The moves were in response to a “Respect@Work” report – handed down more than a year ago following a national inquiry into sexual harassment – and came just weeks after sexual abuse allegations rocked Australia’s halls of power.

In February, a former female staffer in Morrison’s Liberal Party went public with allegations she was raped by a colleague in parliament in 2019, while in March, the country’s then-attorney general identified himself as the subject of an unrelated historical rape allegation in 1988, which he has vehemently denied.

Critics said the cases, and the government’s apparent initial reluctance to act, have highlighted a “toxic” and sexist culture in Australia’s Parliament.

Attorney General Michaelia Cash – who last week replaced the rape accused minister in the government’s top legal role – said other proposed legislative changes would include classifying sexual harassment at work as “serious misconduct” and making it valid grounds for dismissal.

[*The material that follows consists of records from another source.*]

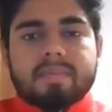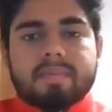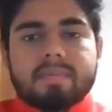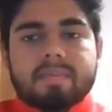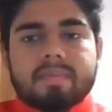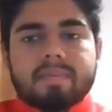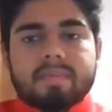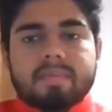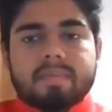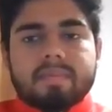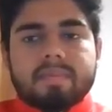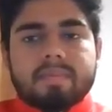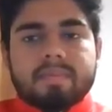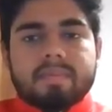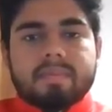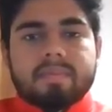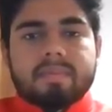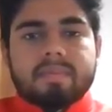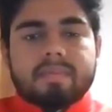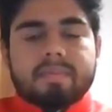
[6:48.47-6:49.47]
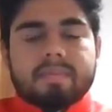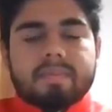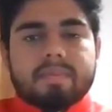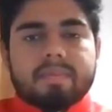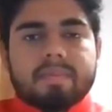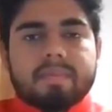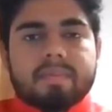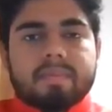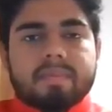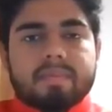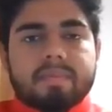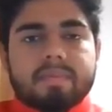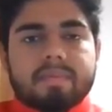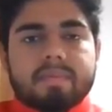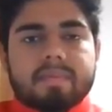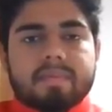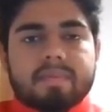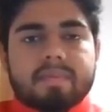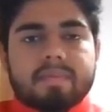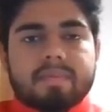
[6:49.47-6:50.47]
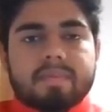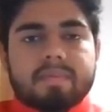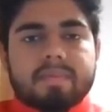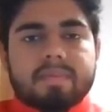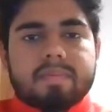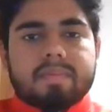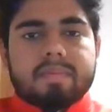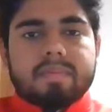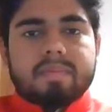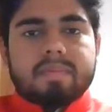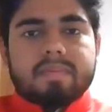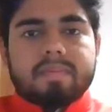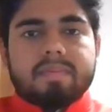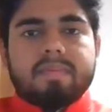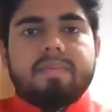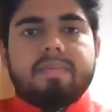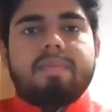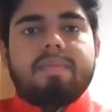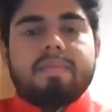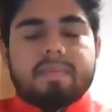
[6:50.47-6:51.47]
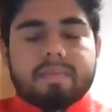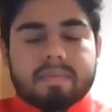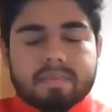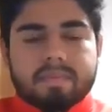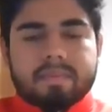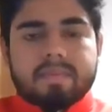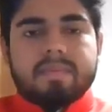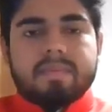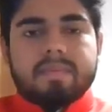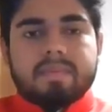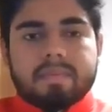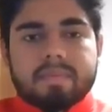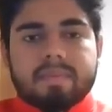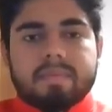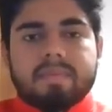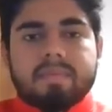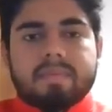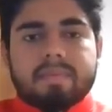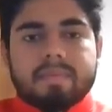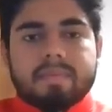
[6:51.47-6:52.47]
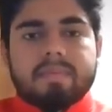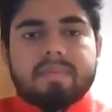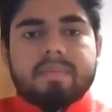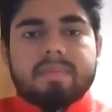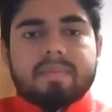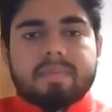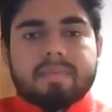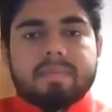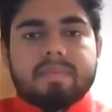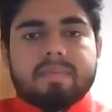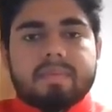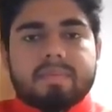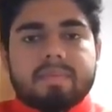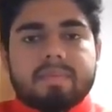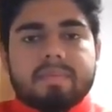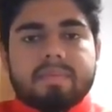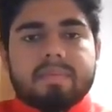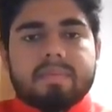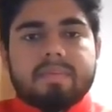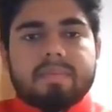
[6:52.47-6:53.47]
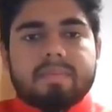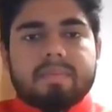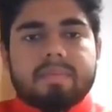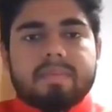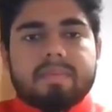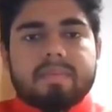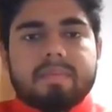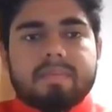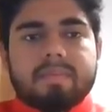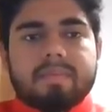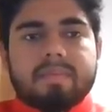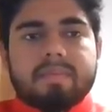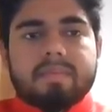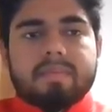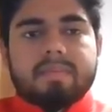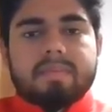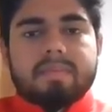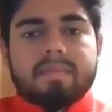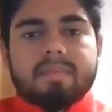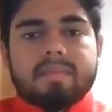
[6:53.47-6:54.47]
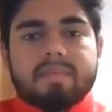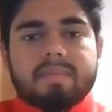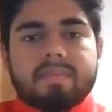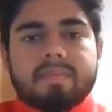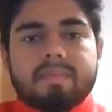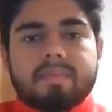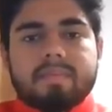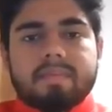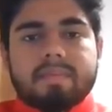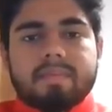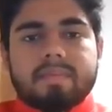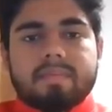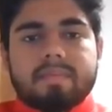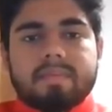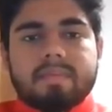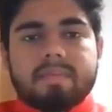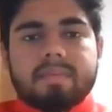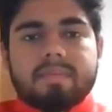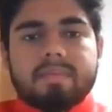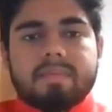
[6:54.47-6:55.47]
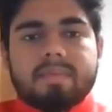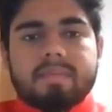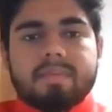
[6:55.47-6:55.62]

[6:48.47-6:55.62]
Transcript: [no speech]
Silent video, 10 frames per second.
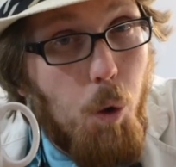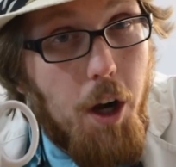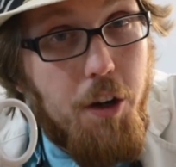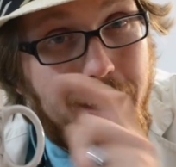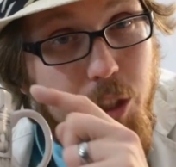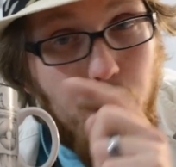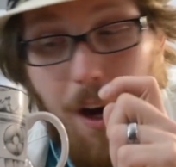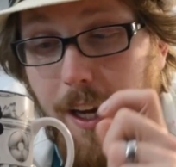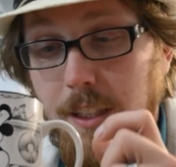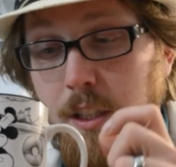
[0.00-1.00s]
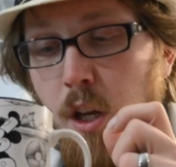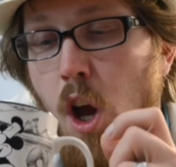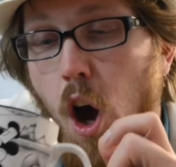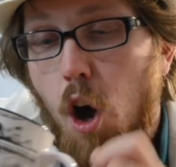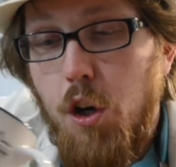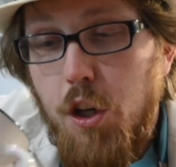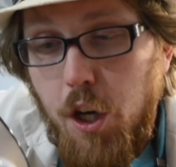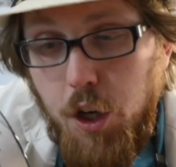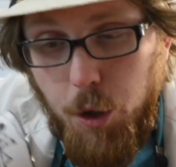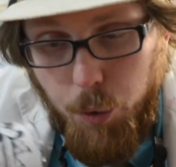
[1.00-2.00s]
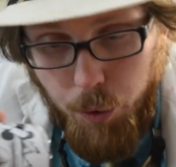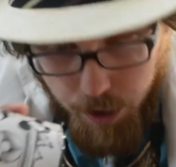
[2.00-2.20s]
water into ice, all you're gonna do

The government also plans to extend the period in which a victim can report an incident from six months to two years, she added.

The Respect@Work report was drawn up by the government’s sex discrimination commissioner, Kate Jenkins, and Morrison has been under growing criticism for failing to act on its recommendations since it was first submitted in January 2020.

The prime minister rejected the criticism on Thursday, saying he will adopt all 55 of the commissioner’s recommendations, including a blanket ban on workplace gender discrimination, mandatory training of company directors and reporting by listed companies, and improved coordination between complaint-handling agencies.

Morrison said his government has already committed to funding several recommendations it felt were a high priority.

“Last year, we were very focused on those very urgent needs to protect women at a time when they were very vulnerable during COVID,” he said. “We put the additional resources in, and now we’re in a position to address these more systemic and longer-term issues, which are very important, and I’m pleased we’re able to do that today.”

The government says it hopes to introduce the amended legislation to parliament by June.

The rape allegations had sparked nationwide protests, with tens of thousands of women taking to the streets to call for gender equality and an end to sexual violence.

Morrison has at least a year left in his current term but has seen the crisis erode some popularity garnered from Australia’s solid handling of the coronavirus pandemic.

Morrison has since demoted the attorney general accused of rape and the minister accused of mishandling the alleged rape in the ministerial office.

He has also reprimanded the legislator who bullied constituents and ordered a probe into parliament’s workplace culture.